#### About this task:
Your transcription must include every record word for word and no pictures.

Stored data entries
--------
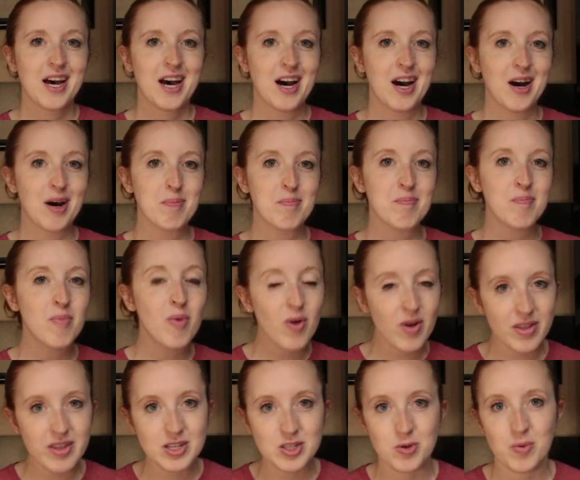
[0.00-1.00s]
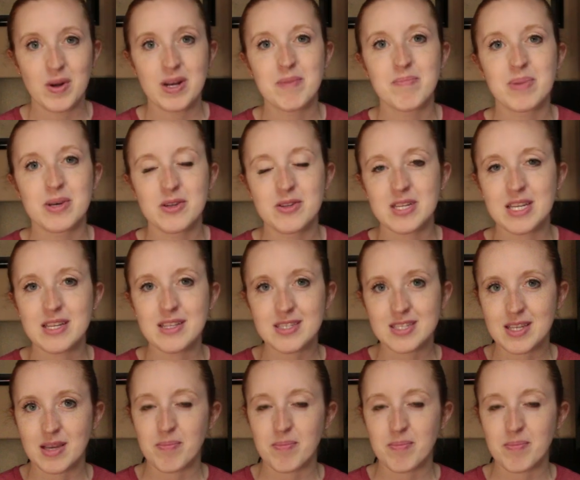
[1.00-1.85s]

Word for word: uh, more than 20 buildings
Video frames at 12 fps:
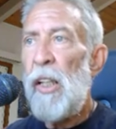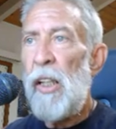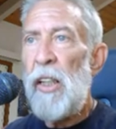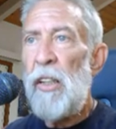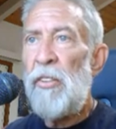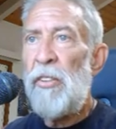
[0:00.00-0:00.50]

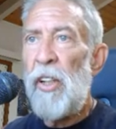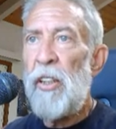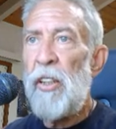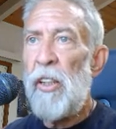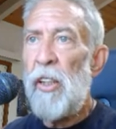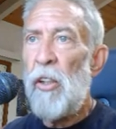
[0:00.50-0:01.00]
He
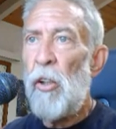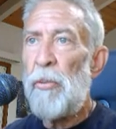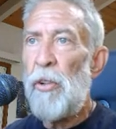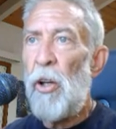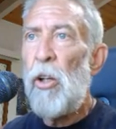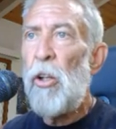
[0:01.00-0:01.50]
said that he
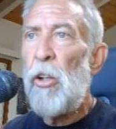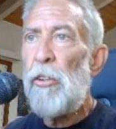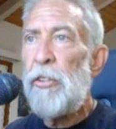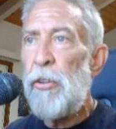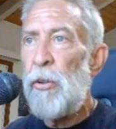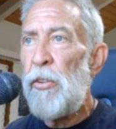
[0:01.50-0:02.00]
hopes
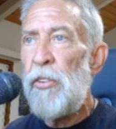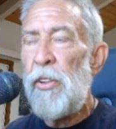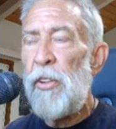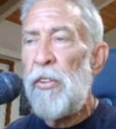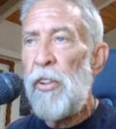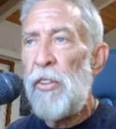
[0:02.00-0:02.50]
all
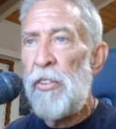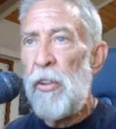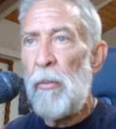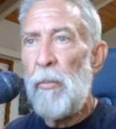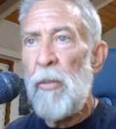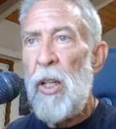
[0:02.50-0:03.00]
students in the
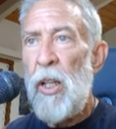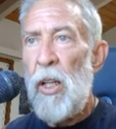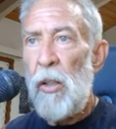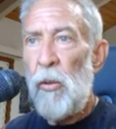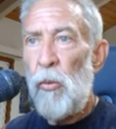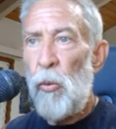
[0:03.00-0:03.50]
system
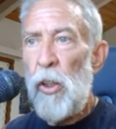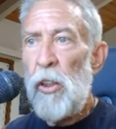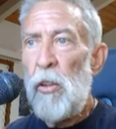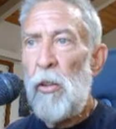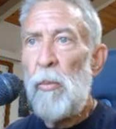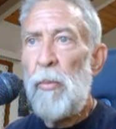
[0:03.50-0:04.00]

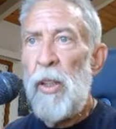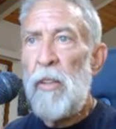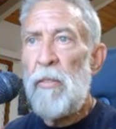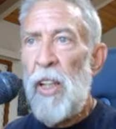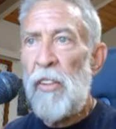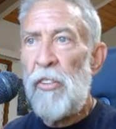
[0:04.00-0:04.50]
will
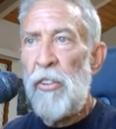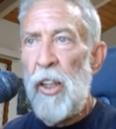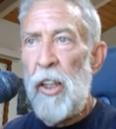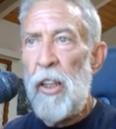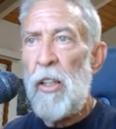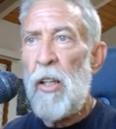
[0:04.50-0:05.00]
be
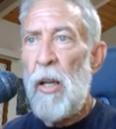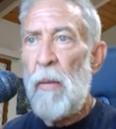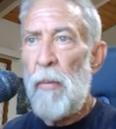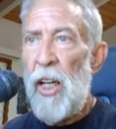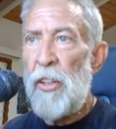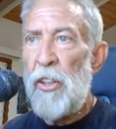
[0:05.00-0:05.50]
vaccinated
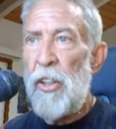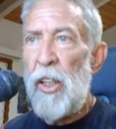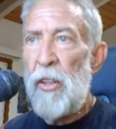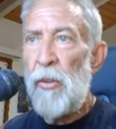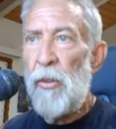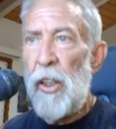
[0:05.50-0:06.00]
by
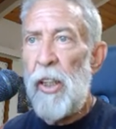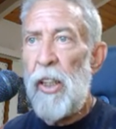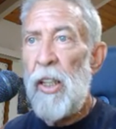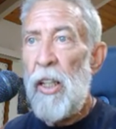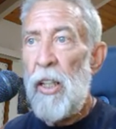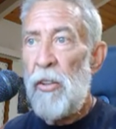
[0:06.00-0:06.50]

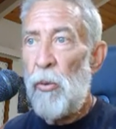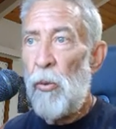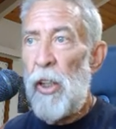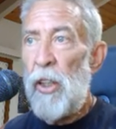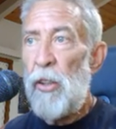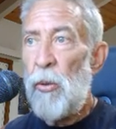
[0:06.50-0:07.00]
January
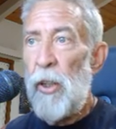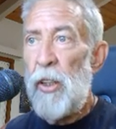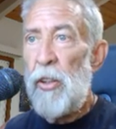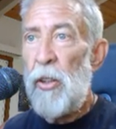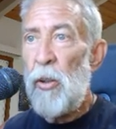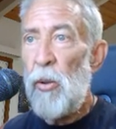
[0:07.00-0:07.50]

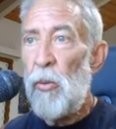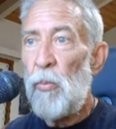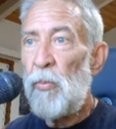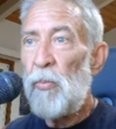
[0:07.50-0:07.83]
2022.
--------
#### Reply to the exercise:
[0.00-1.00s]
[1.00-1.85s]

Word for word: uh, more than 20 buildings
Video frames at 12 fps:
[0:00.00-0:00.50]

[0:00.50-0:01.00]
He
[0:01.00-0:01.50]
said that he
[0:01.50-0:02.00]
hopes
[0:02.00-0:02.50]
all
[0:02.50-0:03.00]
students in the
[0:03.00-0:03.50]
system
[0:03.50-0:04.00]

[0:04.00-0:04.50]
will
[0:04.50-0:05.00]
be
[0:05.00-0:05.50]
vaccinated
[0:05.50-0:06.00]
by
[0:06.00-0:06.50]

[0:06.50-0:07.00]
January
[0:07.00-0:07.50]

[0:07.50-0:07.83]
2022.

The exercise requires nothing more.